A state investigator who was accused of racially profiling Oregon’s top civil rights lawyer is suing the state Department of Justice again, saying his employer retaliated against him for whistleblowing.
James Williams was fired from his job in 2016, nearly a year after using a surveillance program to report that Erious Johnson Jr., the department’s director of civil rights, was using the Black Lives Matter hashtag on Twitter.
Williams filed a federal lawsuit in March 2017 saying he was wrongfully terminated and an arbitrator reinstated him that September. In his new lawsuit filed Monday in Marion County Court, he says he has suffered “emotional stress and trauma in the workplace” since his reinstatement and has looked for work elsewhere but can’t find another job.
The suit claims the Justice Department has treated Williams “as insubordinate, as racist, as the problem, publicly disparaged and defamed him, and illegally terminated him, only reinstating him when ordered to by an arbitrator.”
The suit also says a federal judge did not address whistleblowing claims made in his 2017 lawsuit and seeks $300,000 in economic and noneconomic damages.
The Justice Department didn’t respond to requests for comment Wednesday. Williams declined to comment through his attorney and requested privacy.
Williams served as a Klamath Falls police officer for nine years and a military police officer for five years before being hired as a criminal investigator for the department in 2010. He began working at the Oregon TITAN Fusion Center, a special branch of the Department of Justice that works to analyze officer safety, general crime and terrorism, in 2014. There, his job was to “investigate and assess possible threat assessments for both localand national law enforcement agencies,” according to the suit.
In his 2017 wrongful termination suit, Williams said he had been contacted by federal officials who suggested he investigate possible planned protests around the release of the movie “Straight Outta Compton.”

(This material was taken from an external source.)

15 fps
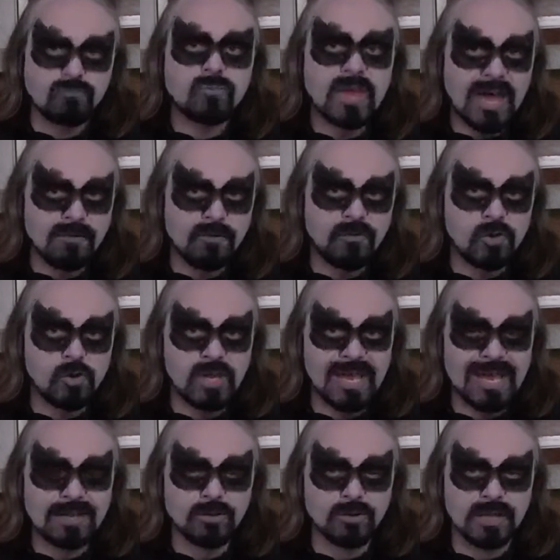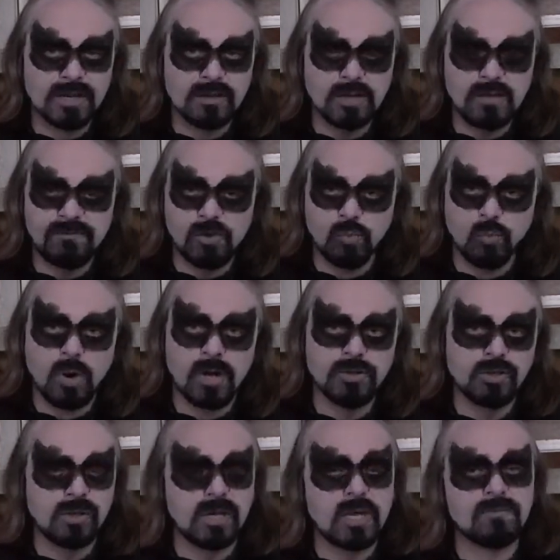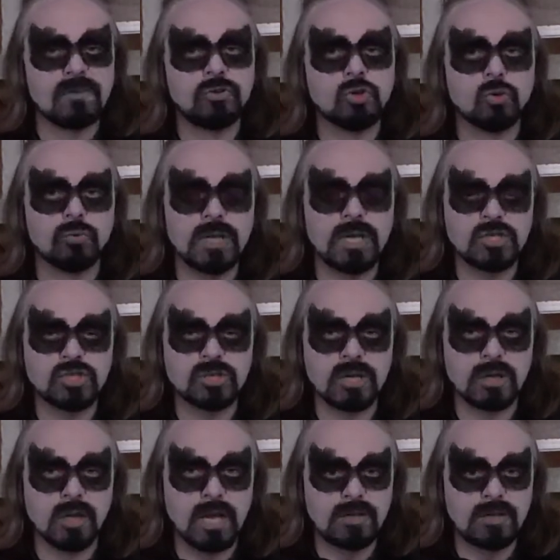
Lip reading: they have a few candles that if you want, you could give a donation and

But in his new lawsuit, Williams doesn’t mention the tip, instead saying that he was “testing out” a new cybersurveillance software, Digital Stakeout, after receiving training for it in September 2015. Williams says he searched for terms like “white power,” but also “#blacklives matter,” a reference to nationwide protests against police brutality that were gaining momentum in 2015.
The search led him to Johnson’s Twitter profile, which contained “images that he believed were threatening to law enforcement,” such as an image of a police figure in the crosshairs of a rifle scope, the suit says.
That image was the band logo of the rap group Public Enemy, as an independent investigation later confirmed, which Johnson had tweeted on Martin Luther King Jr. Day in January 2015 captioned with a lyric from the group’s song, “Countdown to Armageddon.”
Williams reported what he had found to a superior, according to the suit, who told him to write a memo that reached Oregon Attorney General Ellen Rosenblum. Six weeks later, after Rosenblum received letters from several organizations demanding an investigation, Williams was put on administrative leave. He states in the suit that one of the letters came from the Urban League of Portland, whoseCEO Nkenge Harmon Johnson is married to Erious Johnson.
That day, the suit says, Rosenblum “retained an employment lawyer to conduct an outside investigation into Plaintiff’s trial use of the software.” When the investigation’s findings were completed in April 2016, Williams was fired, he says in the suit.
Williams alleges in the lawsuit that he “reasonably believed his disclosures were evidence of violations of law and/or mismanagement,” and thus were protected whistleblower activities.
Johnson had sued Rosenblum and several other Justice Department officials in October 2016, saying that social media posts were searched without his knowledge, and settled for $205,000 the next year. He was required to leave his job as part of the settlement and no longer works at the Justice Department.